Treinamento Auditivo: caso sejam detectadas falhas em uma ou mais das chamadas habilidades auditivas do paciente, isso pode ser corrigido por meio de exercícios que visam o Treinamento Auditivo. Em média, são necessárias de 10 a 12 sessões, apenas, com intervalos de pelo menos 48 horas entre elas. Ou seja, em poucas semanas a pessoa já tem condições de apresentar uma performance bem melhor no aprendizado e no uso de outro idioma.

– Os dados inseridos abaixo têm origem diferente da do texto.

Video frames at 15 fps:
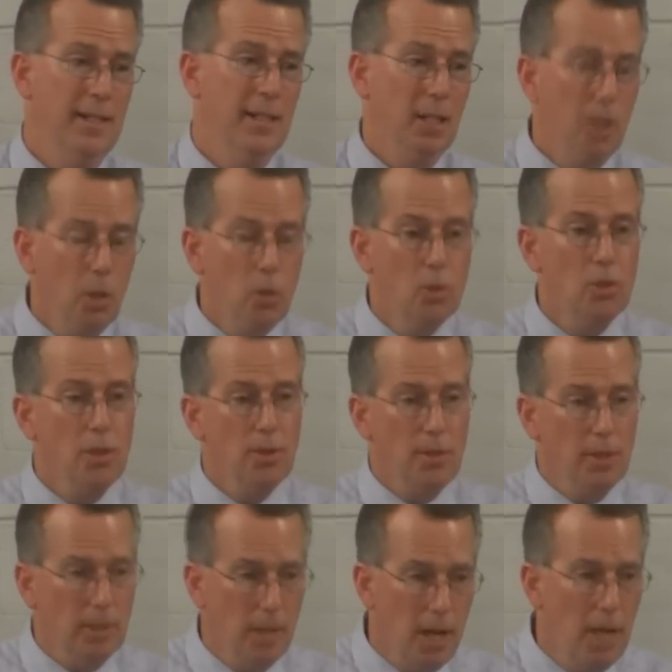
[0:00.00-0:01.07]
Use
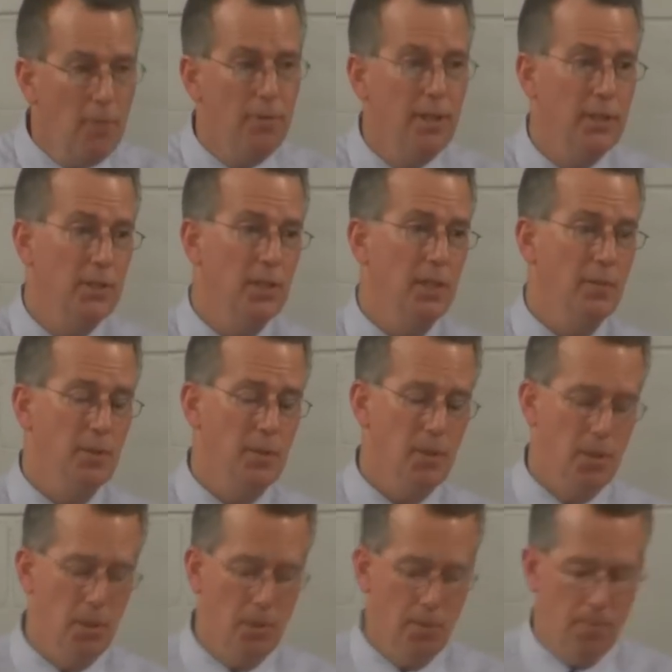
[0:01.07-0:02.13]
the life He's given
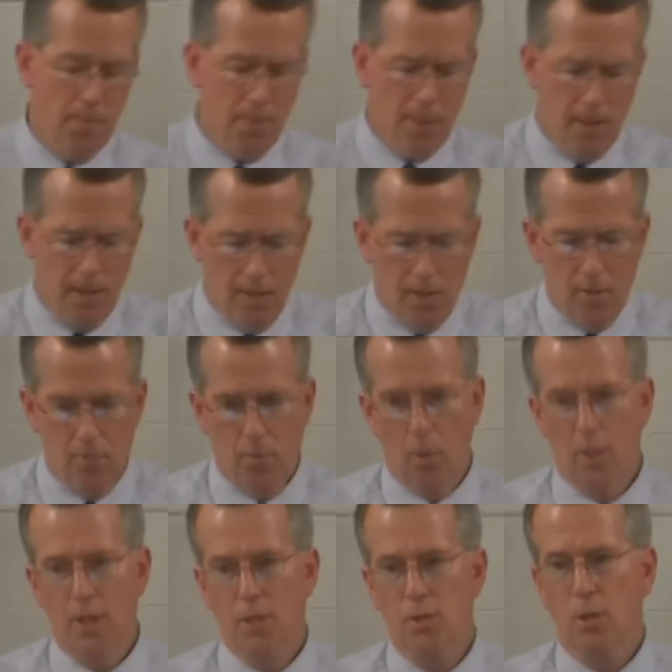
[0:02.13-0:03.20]
to you for
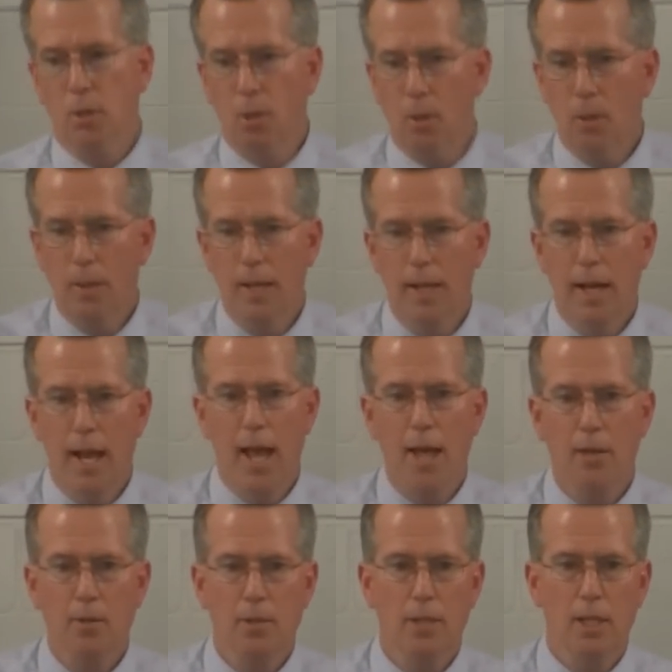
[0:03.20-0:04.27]
His glory
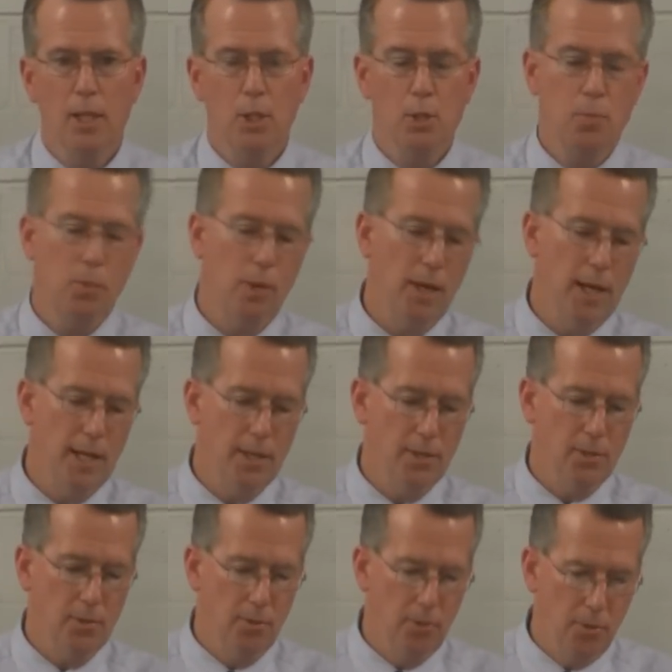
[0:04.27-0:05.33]
and His praise.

EXEMPLOS DE HABILIDADES AUDITIVAS QUE PODEM INTERFERIR NO PROCESSO DE APRENDIZAGEM DE NOVAS LÍNGUAS

Uma vez captado o som, uma série de reações ocorrem em nível cerebral para que essa informação receba classificação e significado, ou seja, para que o Processamento Auditivo ocorra. Isso acontece graças às chamadas habilidades auditivas, que ocorrem de maneira automática e simultânea diante do estímulo sonoro. As habilidades são inúmeras, e falhas em uma ou várias delas podem apontar para o Transtorno/Distúrbio do Processamento Auditivo Central (TPAC/DPAC). Vejamos algumas destas habilidades:

  • Localização: capacidade de identificar de ONDE está vindo a fonte sonora (exemplo: em uma reunião de trabalho, uma pessoa com déficit nessa habilidade chega a perder 30% do que está sendo dito);
  • Figura de fundo: capacidade de focar no assunto principal e desconsiderar conversas ao entorno (exemplo: a pessoa vai a uma palestra e sai exausta porque para ela é muito difícil manter a atenção SÓ NO expositor, por causa de conversas paralelas);
  • Fechamento: habilidade de completar mentalmente o que a outra pessoa está dizendo quando há um ruído no ambiente (máquinas, ventilador, interferência no celular). Para essas pessoas, as situações cotidianas muitas vezes parecem aquela antiga brincadeira do “telefone sem fio”: elas ouvem uma coisa, mas processam outra;
  • Ordenação temporal: habilidade de identificar a ordem de apresentação de eventos acústicos que variam quanto a características acústicas como, por exemplo, frequência (grave e agudo) e duração (longo e curto), que interferem na prosódia. É um déficit muito comum de acontecer com quem tem dificuldade em aprender uma segunda língua (o português é uma língua grave, lenta e de palavras ampliadas; já o inglês é uma língua aguda, rápida e de palavras curtas e, por isso, para essas pessoas é difícil “treinar” o ouvido para essa nova realidade);
  • Resolução temporal: ser capaz de perceber os pequenos intervalos sonoros de sílabas e sons (geralmente essas pessoas falam mais rápido e podem ter dificuldade na interpretação do que escutam).